§ EXERCISE OBJECTIVE
Each record below must be returned exactly as shown.
= = = =
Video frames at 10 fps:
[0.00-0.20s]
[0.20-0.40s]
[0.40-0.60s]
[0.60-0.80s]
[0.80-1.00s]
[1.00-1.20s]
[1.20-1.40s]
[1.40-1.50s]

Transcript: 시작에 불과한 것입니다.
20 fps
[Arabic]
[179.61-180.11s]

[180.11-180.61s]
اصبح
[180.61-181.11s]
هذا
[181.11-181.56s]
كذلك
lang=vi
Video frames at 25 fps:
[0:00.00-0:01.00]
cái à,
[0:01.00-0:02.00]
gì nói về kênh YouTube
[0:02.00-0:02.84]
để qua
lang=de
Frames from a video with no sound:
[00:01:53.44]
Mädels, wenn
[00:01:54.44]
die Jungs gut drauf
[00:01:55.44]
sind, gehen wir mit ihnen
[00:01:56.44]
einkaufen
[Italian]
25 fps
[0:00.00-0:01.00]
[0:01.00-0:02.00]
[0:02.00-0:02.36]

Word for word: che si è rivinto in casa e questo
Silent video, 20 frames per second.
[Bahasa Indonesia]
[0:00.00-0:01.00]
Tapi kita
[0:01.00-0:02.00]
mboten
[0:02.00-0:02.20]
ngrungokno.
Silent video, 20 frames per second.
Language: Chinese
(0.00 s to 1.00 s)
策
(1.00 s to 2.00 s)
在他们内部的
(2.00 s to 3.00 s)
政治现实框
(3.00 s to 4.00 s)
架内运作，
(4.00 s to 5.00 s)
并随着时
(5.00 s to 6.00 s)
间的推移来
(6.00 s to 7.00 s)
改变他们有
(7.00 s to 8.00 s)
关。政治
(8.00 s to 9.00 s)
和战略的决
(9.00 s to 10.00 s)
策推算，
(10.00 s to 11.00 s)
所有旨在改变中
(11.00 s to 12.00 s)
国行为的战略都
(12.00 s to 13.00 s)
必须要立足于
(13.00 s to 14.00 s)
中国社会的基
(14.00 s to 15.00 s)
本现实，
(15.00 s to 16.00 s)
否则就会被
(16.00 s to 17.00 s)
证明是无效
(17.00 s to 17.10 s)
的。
= = = =
§ THE COMPLETED TASK
Video frames at 10 fps:
[0.00-0.20s]
[0.20-0.40s]
[0.40-0.60s]
[0.60-0.80s]
[0.80-1.00s]
[1.00-1.20s]
[1.20-1.40s]
[1.40-1.50s]

Transcript: 시작에 불과한 것입니다.
20 fps
[Arabic]
[179.61-180.11s]

[180.11-180.61s]
اصبح
[180.61-181.11s]
هذا
[181.11-181.56s]
كذلك
lang=vi
Video frames at 25 fps:
[0:00.00-0:01.00]
cái à,
[0:01.00-0:02.00]
gì nói về kênh YouTube
[0:02.00-0:02.84]
để qua
lang=de
Frames from a video with no sound:
[00:01:53.44]
Mädels, wenn
[00:01:54.44]
die Jungs gut drauf
[00:01:55.44]
sind, gehen wir mit ihnen
[00:01:56.44]
einkaufen
[Italian]
25 fps
[0:00.00-0:01.00]
[0:01.00-0:02.00]
[0:02.00-0:02.36]

Word for word: che si è rivinto in casa e questo
Silent video, 20 frames per second.
[Bahasa Indonesia]
[0:00.00-0:01.00]
Tapi kita
[0:01.00-0:02.00]
mboten
[0:02.00-0:02.20]
ngrungokno.
Silent video, 20 frames per second.
Language: Chinese
(0.00 s to 1.00 s)
策
(1.00 s to 2.00 s)
在他们内部的
(2.00 s to 3.00 s)
政治现实框
(3.00 s to 4.00 s)
架内运作，
(4.00 s to 5.00 s)
并随着时
(5.00 s to 6.00 s)
间的推移来
(6.00 s to 7.00 s)
改变他们有
(7.00 s to 8.00 s)
关。政治
(8.00 s to 9.00 s)
和战略的决
(9.00 s to 10.00 s)
策推算，
(10.00 s to 11.00 s)
所有旨在改变中
(11.00 s to 12.00 s)
国行为的战略都
(12.00 s to 13.00 s)
必须要立足于
(13.00 s to 14.00 s)
中国社会的基
(14.00 s to 15.00 s)
本现实，
(15.00 s to 16.00 s)
否则就会被
(16.00 s to 17.00 s)
证明是无效
(17.00 s to 17.10 s)
的。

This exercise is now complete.